A PERFECT storm of factors is behind the closure of a Queen’s Crescent community ­centre set up to support the black and Afro-Caribbean community, as its chair of trustees now fears there will be a lack of support for youngsters without it.

The Caraf Centre will shut today (Thursday) after more than 40 years.

Its chair Darrell Ennis-Gayle said the closure also follows a decline in the number of black and Afro-Caribbean people living in Camden.

Parents at the centre’s Sunshine Day Nursery were told a fortnight ago it would close. Caraf had previously run after school classes and an education advice service.

Mr Ennis-Gayle is still hoping for a last-minute reprieve and talks continue with Camden Council, but services will still finish today.

He said: “Hand on heart, we have done everything we could to keep it going.

“It’s with great reluctance we have taken this decision, and if there was a way we could have kept it going and kept the centre sustainable, we would have done it.

However, we were faced with the prospect that in the new financial year we would not have been able to pay our rent and, more importantly, we would not have been able to pay our nursery staff. The idea of doing that was unconscionable.”

Mr Ennis-Gayle said the closure came after the “perfect storm” of a leak from a council flat that damaged a room in the nursery in October, meaning it could not be used, the inability to hire a centre manager to run it, and the Covid pandemic.

He added that the decision had been taken in the last few months when assessing the finances for the year ahead, including £15,000 rent to Camden.

He said the decision was difficult after the death of its founder John Oke in 2019.

“I was with him close to his death and I promised I would become chair and I would try to do everything I could to keep the centre going,” said Mr Ennis-Gayle. “We have tried our best.”

He himself grew up in Malden Road and attended classes himself at the Caraf’s centre in Queen’s Crescent, and its former office in Prince of Wales Road.

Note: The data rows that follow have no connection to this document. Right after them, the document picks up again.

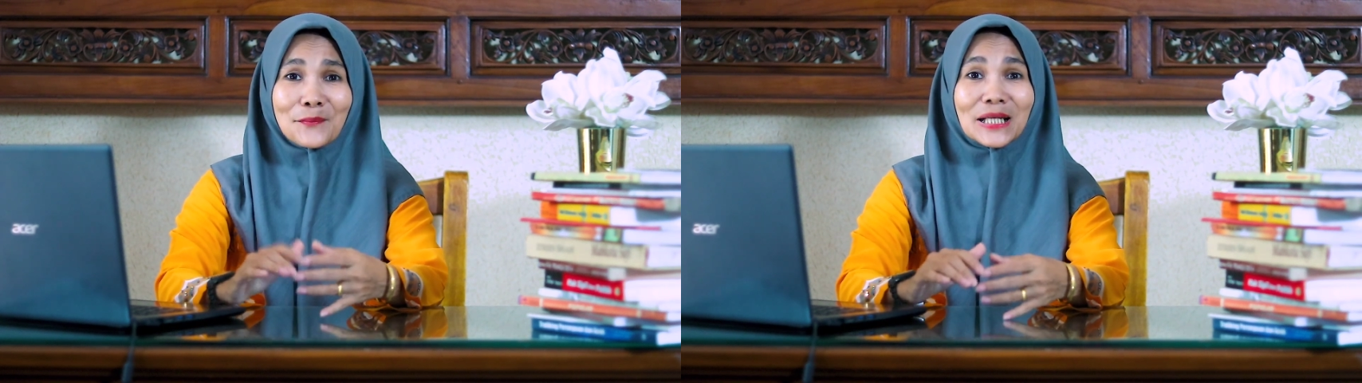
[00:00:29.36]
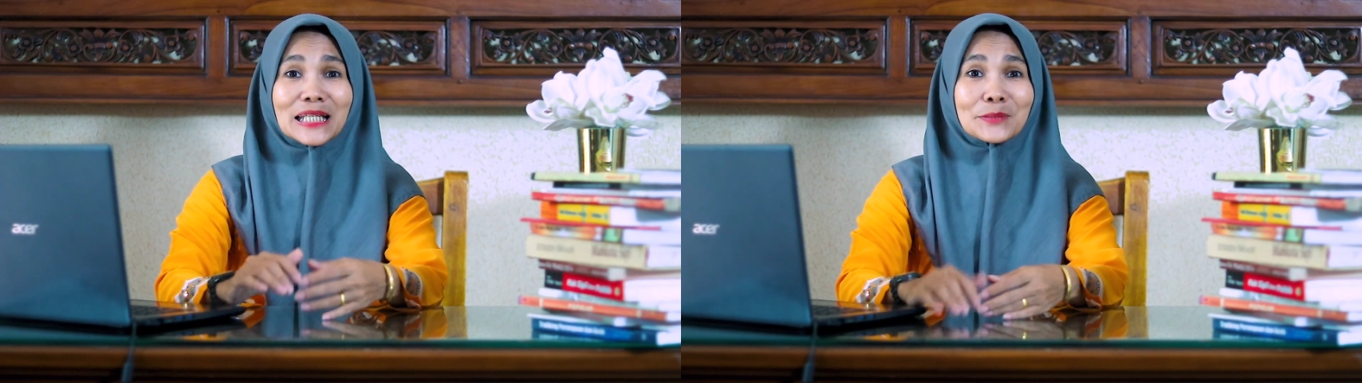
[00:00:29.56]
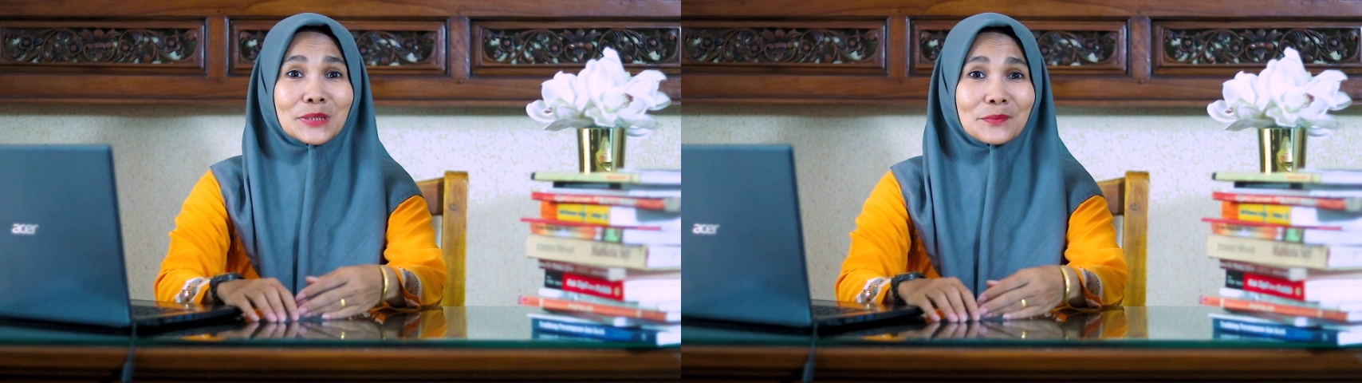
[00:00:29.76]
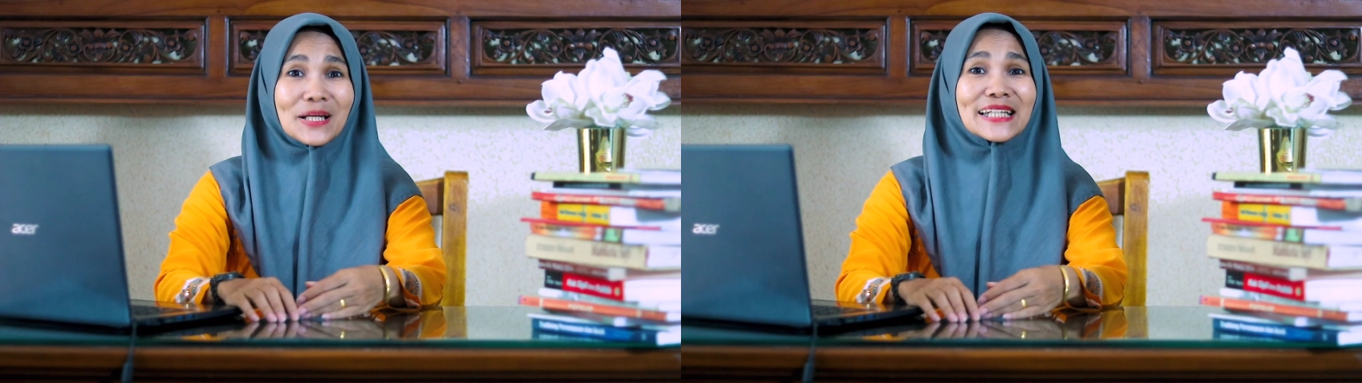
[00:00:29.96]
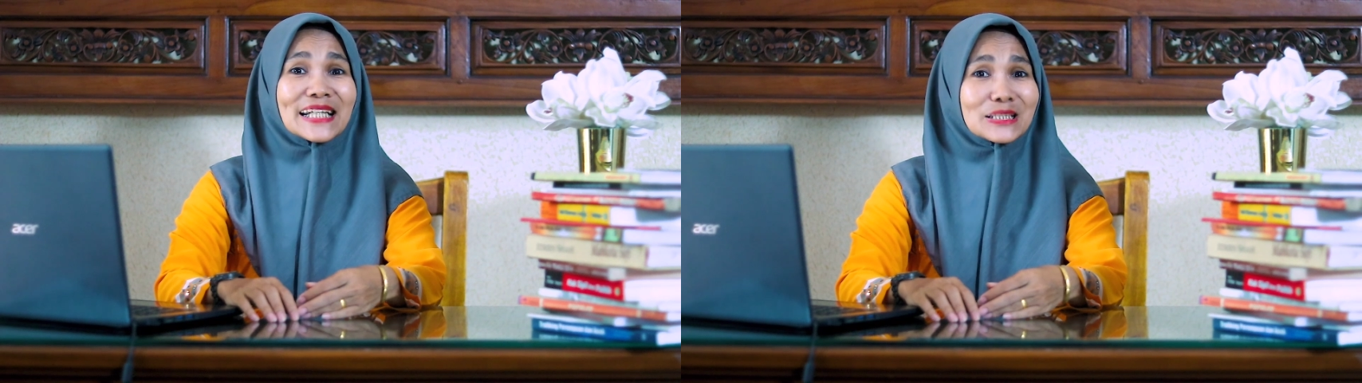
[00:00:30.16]
Bagi
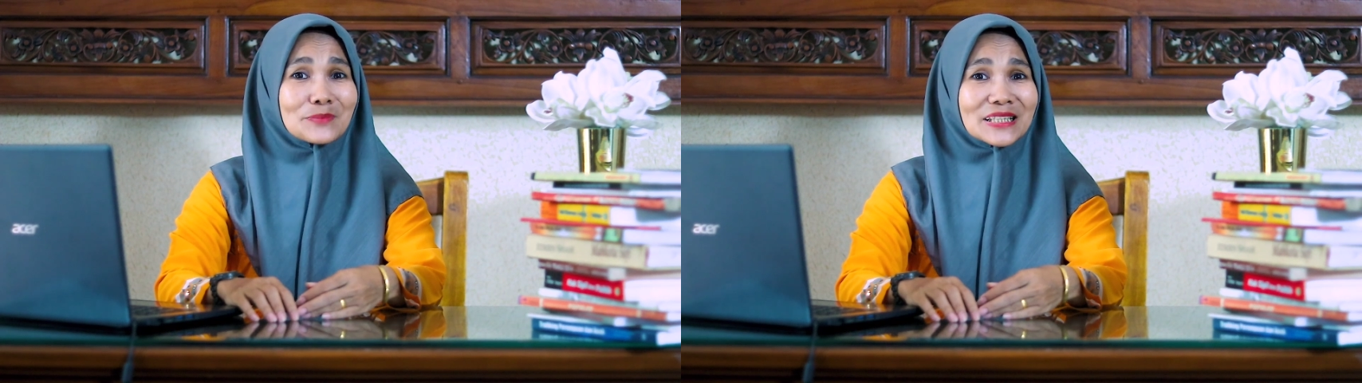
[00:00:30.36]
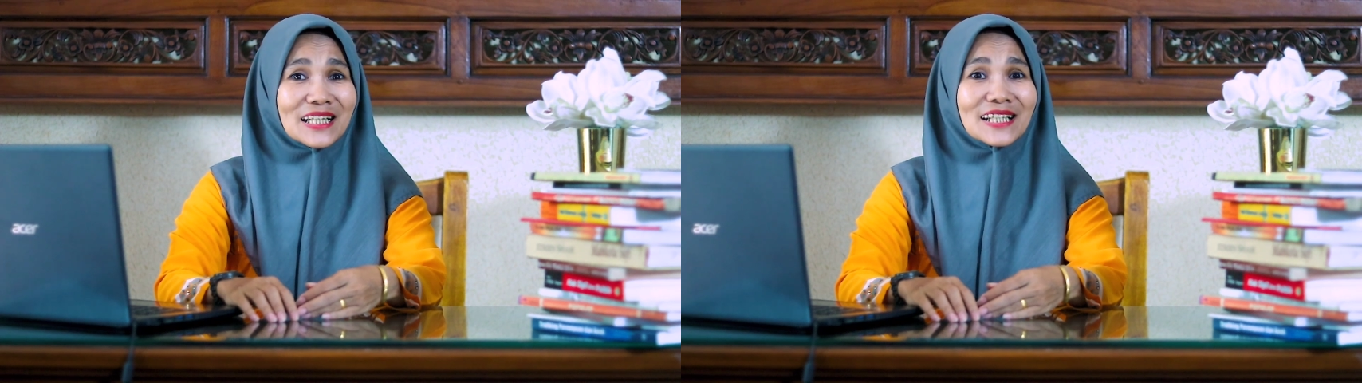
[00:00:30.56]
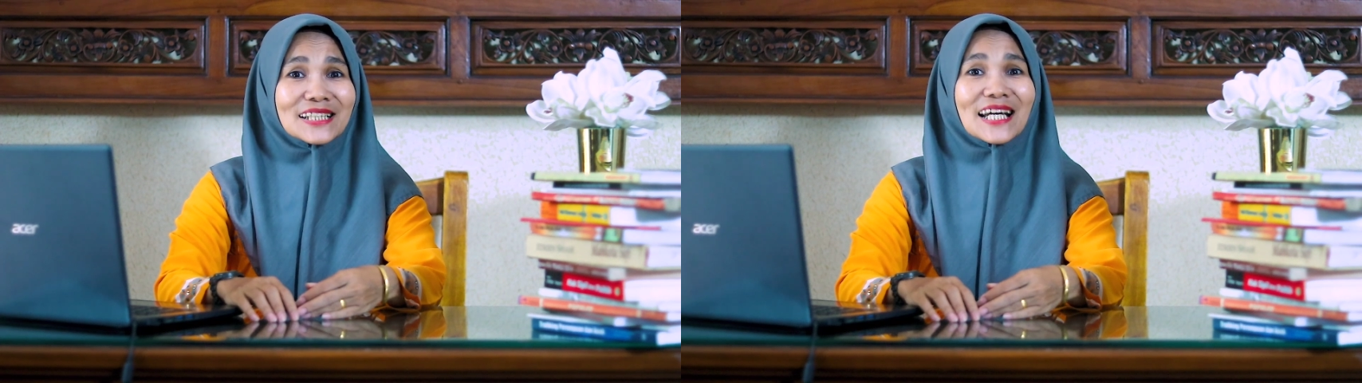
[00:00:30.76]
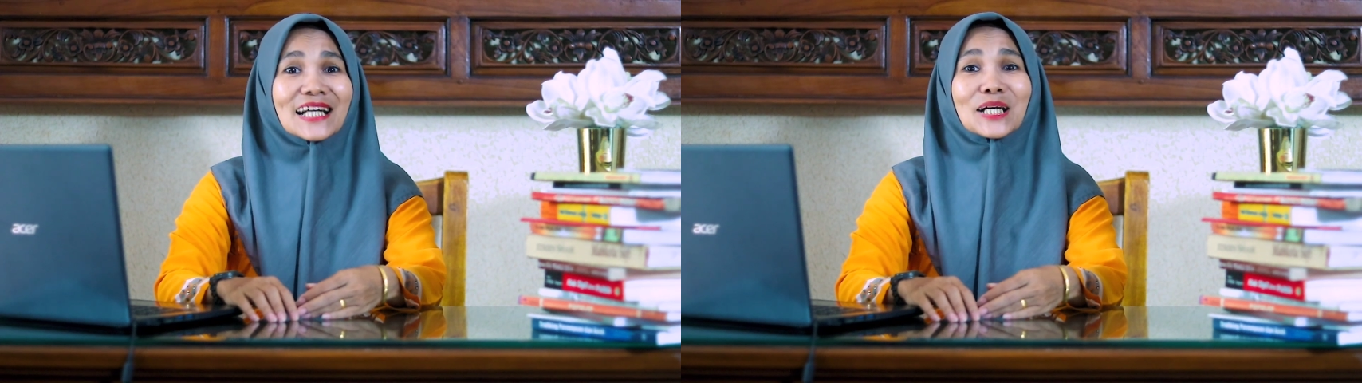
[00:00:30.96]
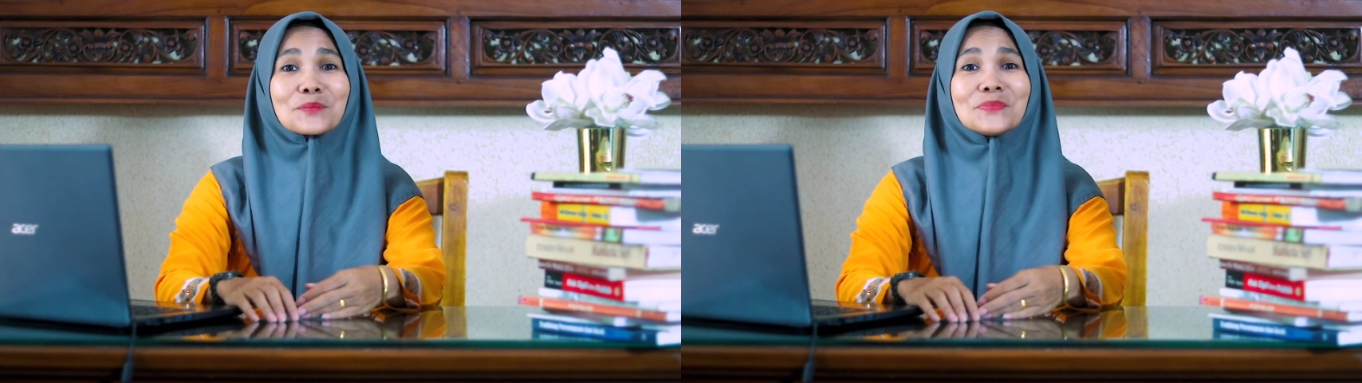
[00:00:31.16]
teman-teman yang sebentar lagi
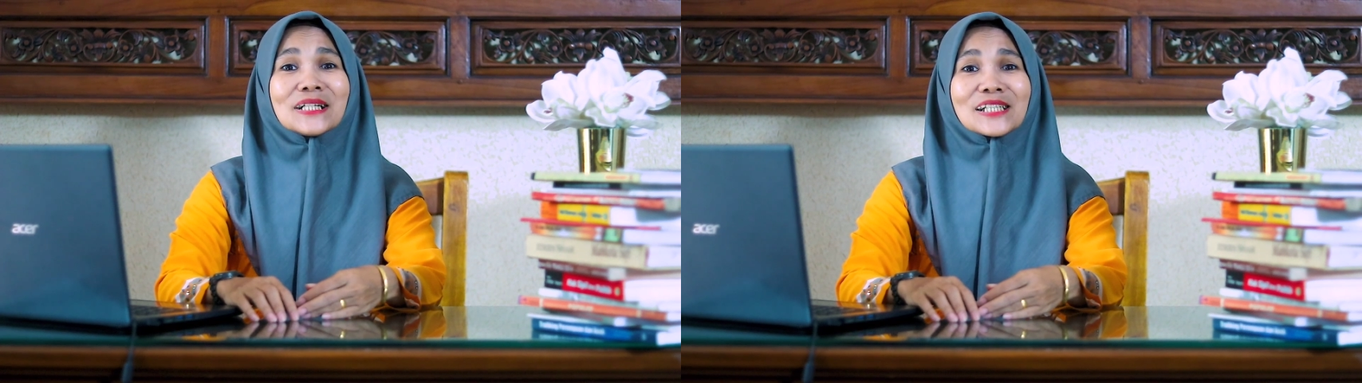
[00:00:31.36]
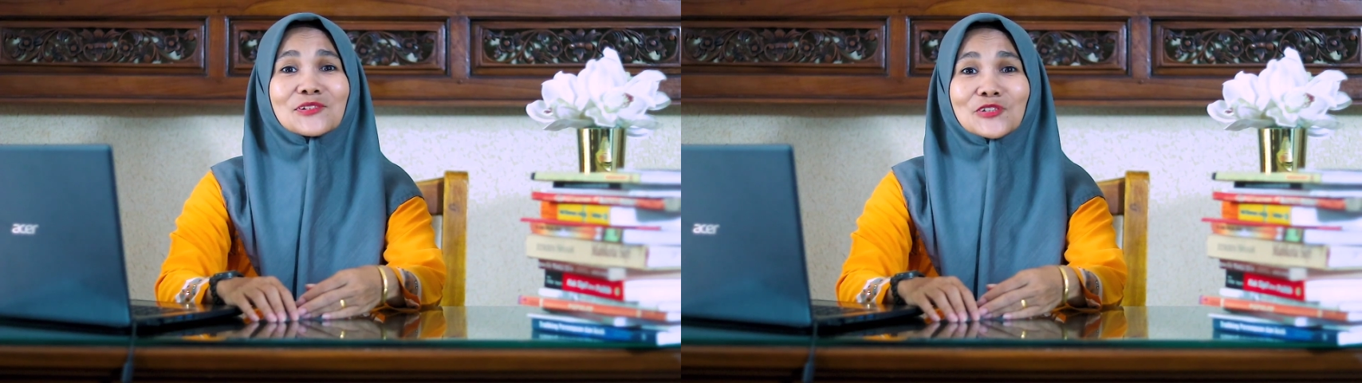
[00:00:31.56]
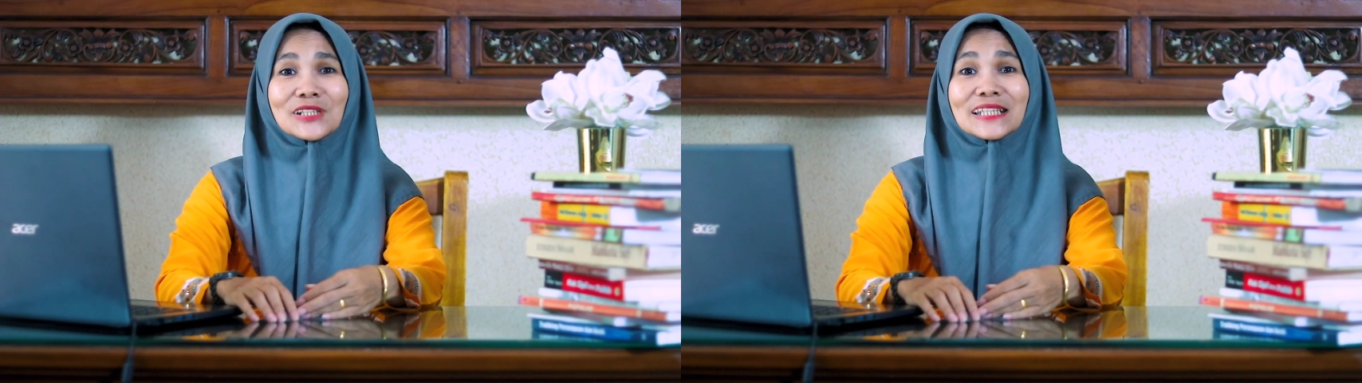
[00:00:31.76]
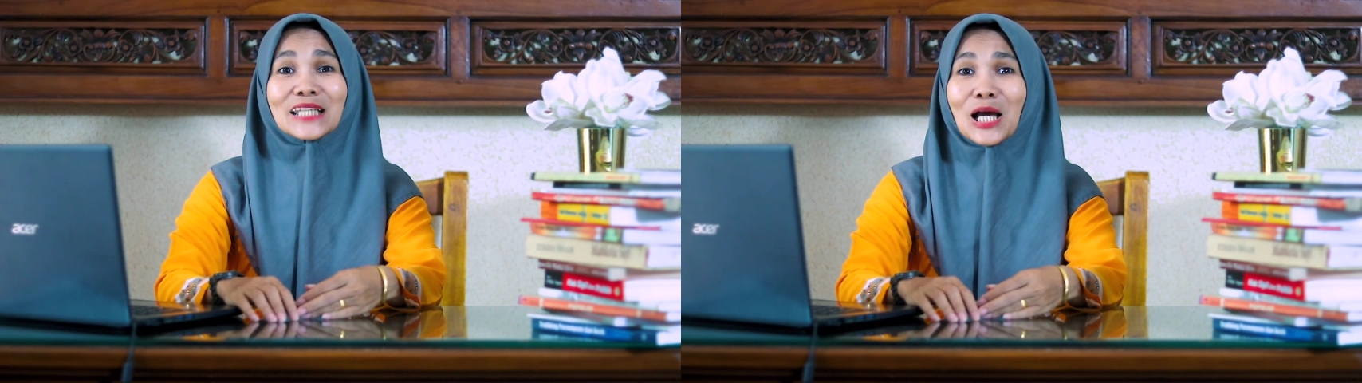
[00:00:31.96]
akan mengikuti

It was established as the Camden Black Parents and Teachers Association (CBP&TA) in 1980.

He now works as a senior associate for Hodge, Jones and Allen in Euston. He said that without its support, he would not have got the job he now has – but fears a lack of opportunities for other black families.

He said: “The educational system is failing our black brothers and sisters and I just wonder where these families are going to go now.

“Hopefully it will be replicated elsewhere, because while there might be less people from an Afro-Caribbean background living in the area, it is needed and we helped all disadvantaged people from all backgrounds.”

He added: “There’s lots of happy memories. We helped more than 6,000 children and parents since we were founded, and I remember things like every year we used to send a carnival float to Notting Hill, and you had John who was fond of a glass of wine and was always good company.”